··· Given information ···

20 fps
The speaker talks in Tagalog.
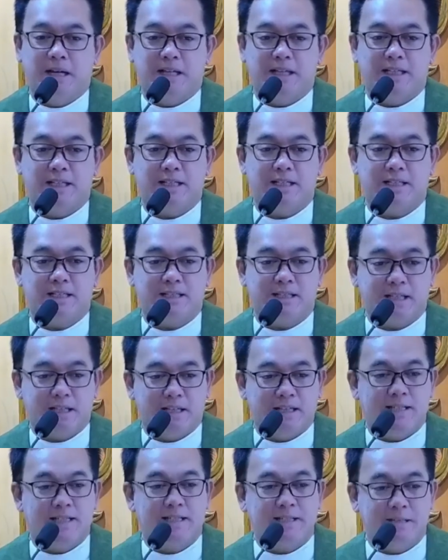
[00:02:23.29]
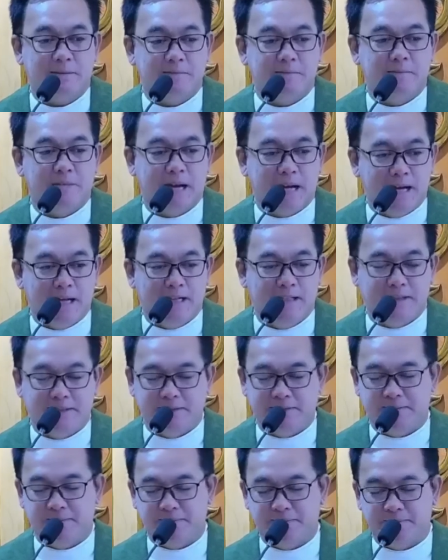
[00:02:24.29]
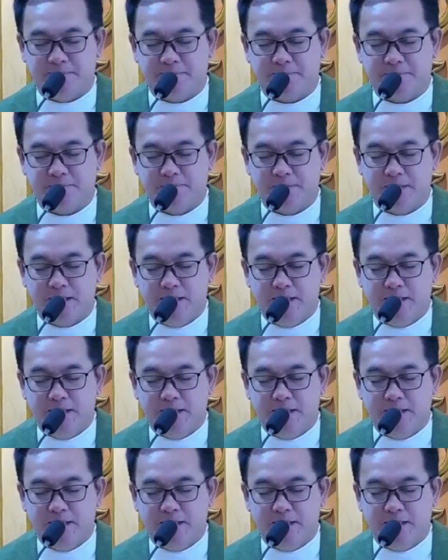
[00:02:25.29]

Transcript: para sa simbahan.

···

Problem requirements -
Restate each line of the records exactly; pictures do not belong in the copy.

Exercise solution -
20 fps
The speaker talks in Tagalog.
[00:02:23.29]
[00:02:24.29]
[00:02:25.29]

Transcript: para sa simbahan.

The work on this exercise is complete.